The award-winning director was amazed at “how intuitively AI understood the moral conflict in the plot” and gave him a script in seconds. The AI-generated script depicted the child growing up to resent his father, shifting the gears of their relationship from the first film.
The future with AI will be “chaotic”, Kapur says, as machine learning can do in seconds what will take a bunch of scriptwriters “weeks to do”.
According to a 2019 Deloitte report, India has the largest film industry in the world in terms of films produced each year. The industry employs 850,000 people.
As AI tools get sharper and the internet is filled with uncanny deepfake videos of popular Indian stars, including Rashmika Mandanna and Alia Bhatt, its use is raising both economic and ethical questions.
The use of AI in TV and movie productions was one of the core issues of the actors’ and writers’ strike in the US this year, bringing Hollywood to a standstill for months.
“There hasn’t been a structured conversation around the use of AI in India yet,” says Siddharth Roy Kapur, former president of the Producers Guild of India.
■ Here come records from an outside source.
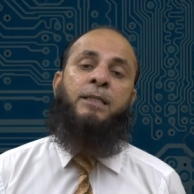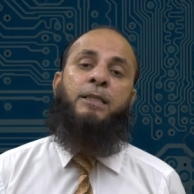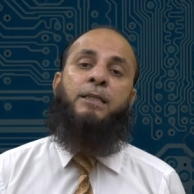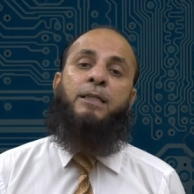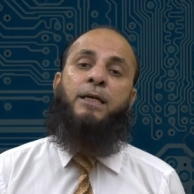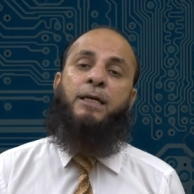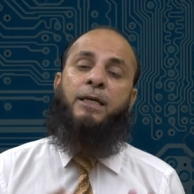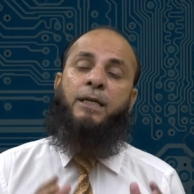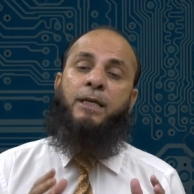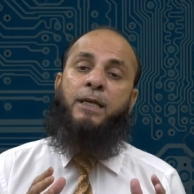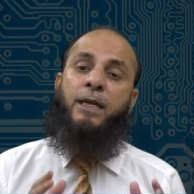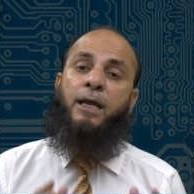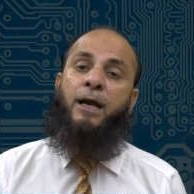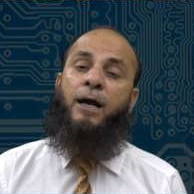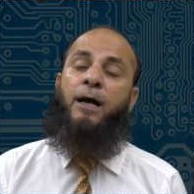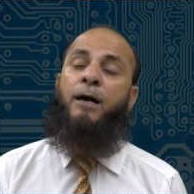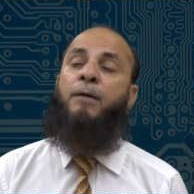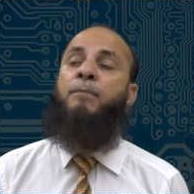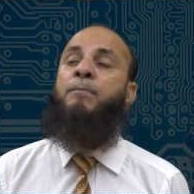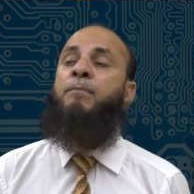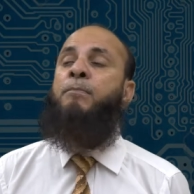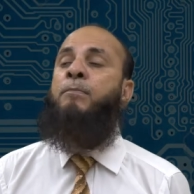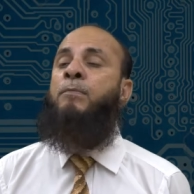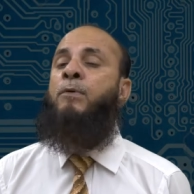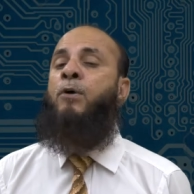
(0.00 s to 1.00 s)
ताकि
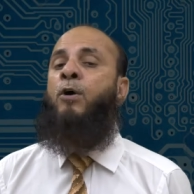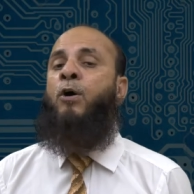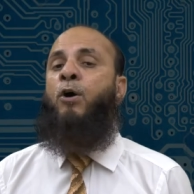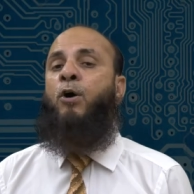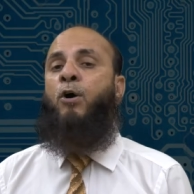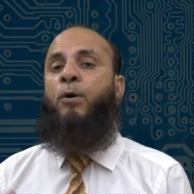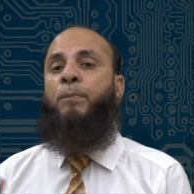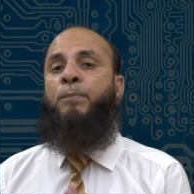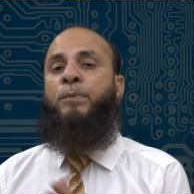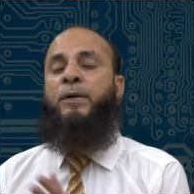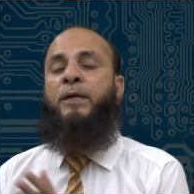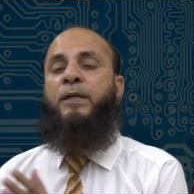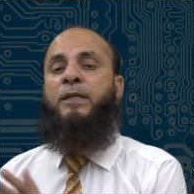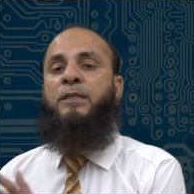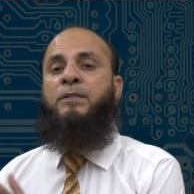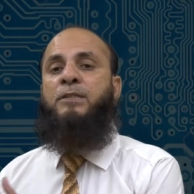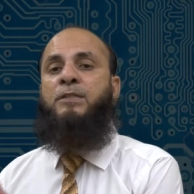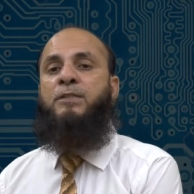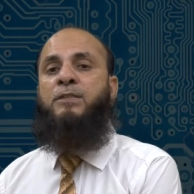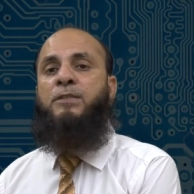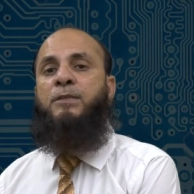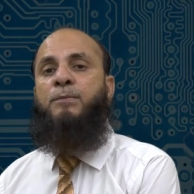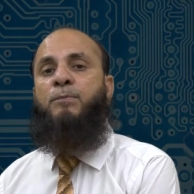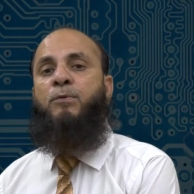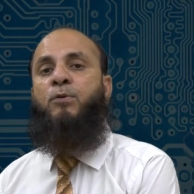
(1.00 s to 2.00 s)
हम ऑपरेटिंग
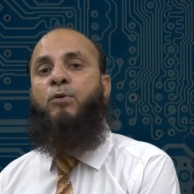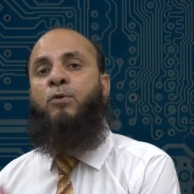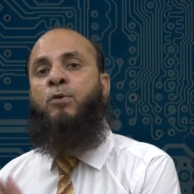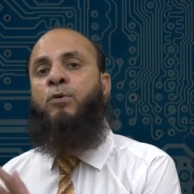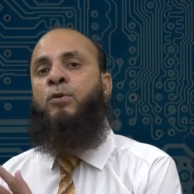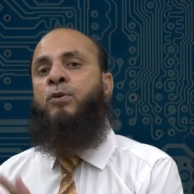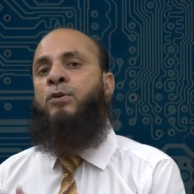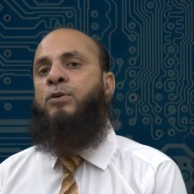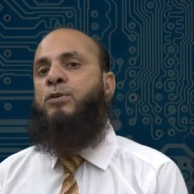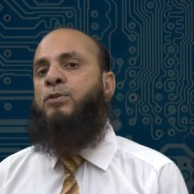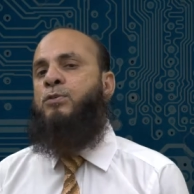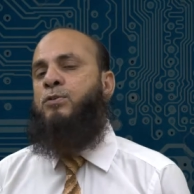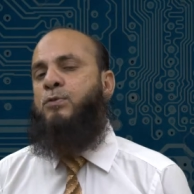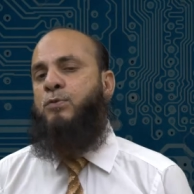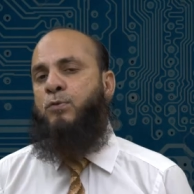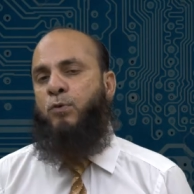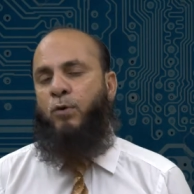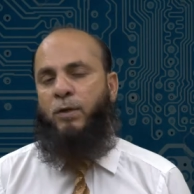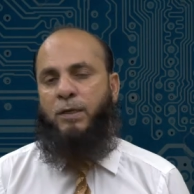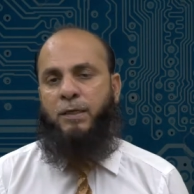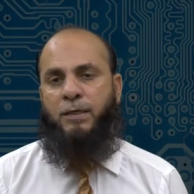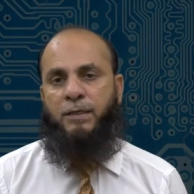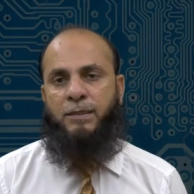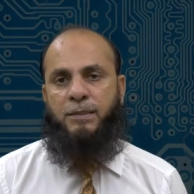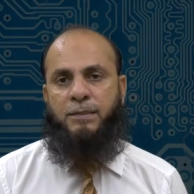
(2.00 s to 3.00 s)
सिस्टम को
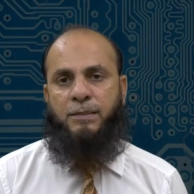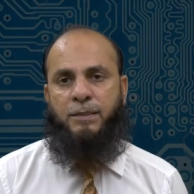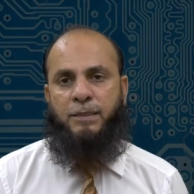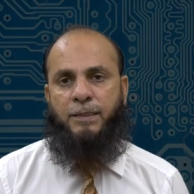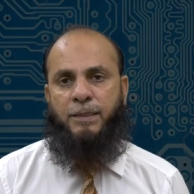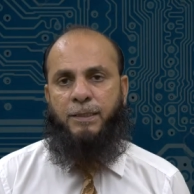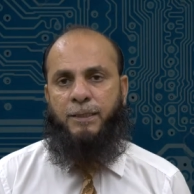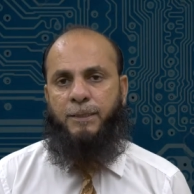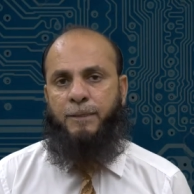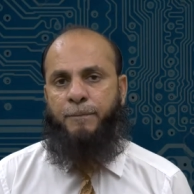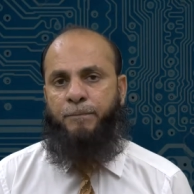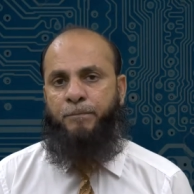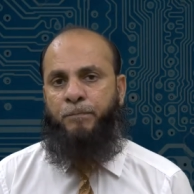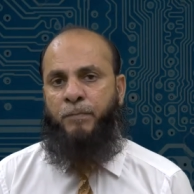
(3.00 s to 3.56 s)
इंस्टॉल कर सकें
But the time to have it is now, he says, because AI tools are “getting smarter literally every second”.
“Where we are today with AI will be very different to where we are three to six months from now,” Kapur says.
So where is India “now”?
AI is far from the point where the “push of a button” generates “everything readymade”, say Keitan Yadav and Harry Hingorani who run Redchillies.vfx.
The visual effects studio was founded by Bollywood superstar Shah Rukh Khan nearly two decades ago.
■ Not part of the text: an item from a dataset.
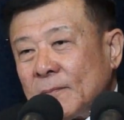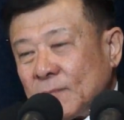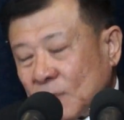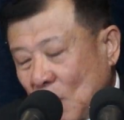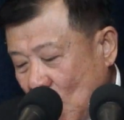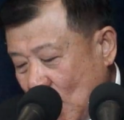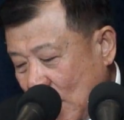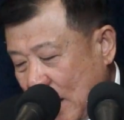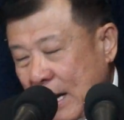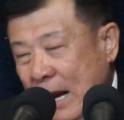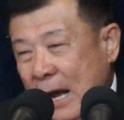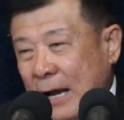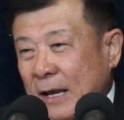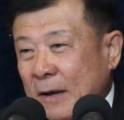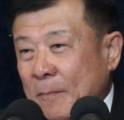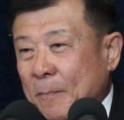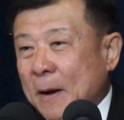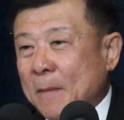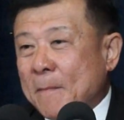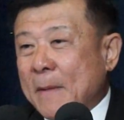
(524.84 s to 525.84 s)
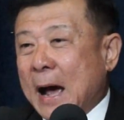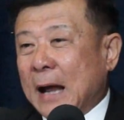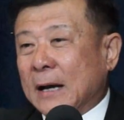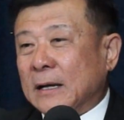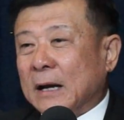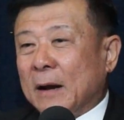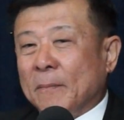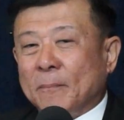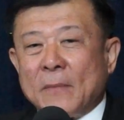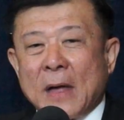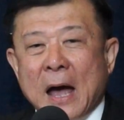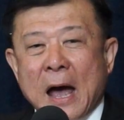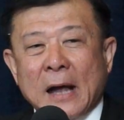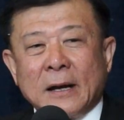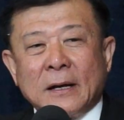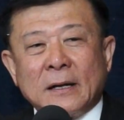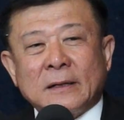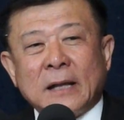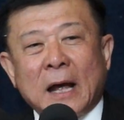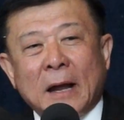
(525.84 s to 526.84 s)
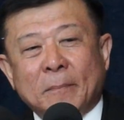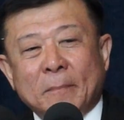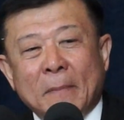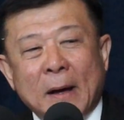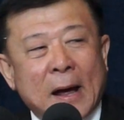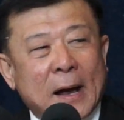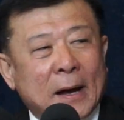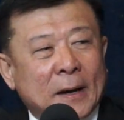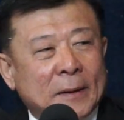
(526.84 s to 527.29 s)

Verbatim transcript: จนกระทั่งอีกประมาณสัปดาห์หนึ่งถัดมา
This year, the studio handled visual effects of Khan’s films – Jawan and Pathaan – two of India’s biggest box-office hits.
Yadav and Hingorani say they have been using AI tools for ideas but feel it is yet to match the 4K resolution of a motion picture.
But Guhan Senniappan is on a mission to challenge this thought. He is directing the upcoming Tamil movie Weapon, which will be the first Indian feature film to have a two-and-half minute sequence made entirely by AI.
“We’re working on a superhuman saga with a lot of action sequences and I wanted to convey the story in a new way,” Senniappan says.
Images of the lead actor, Sathyaraj, were used as prompts to generate a younger AI version of him.
“Using AI was a cheaper alternative to live action,” Senniappan says.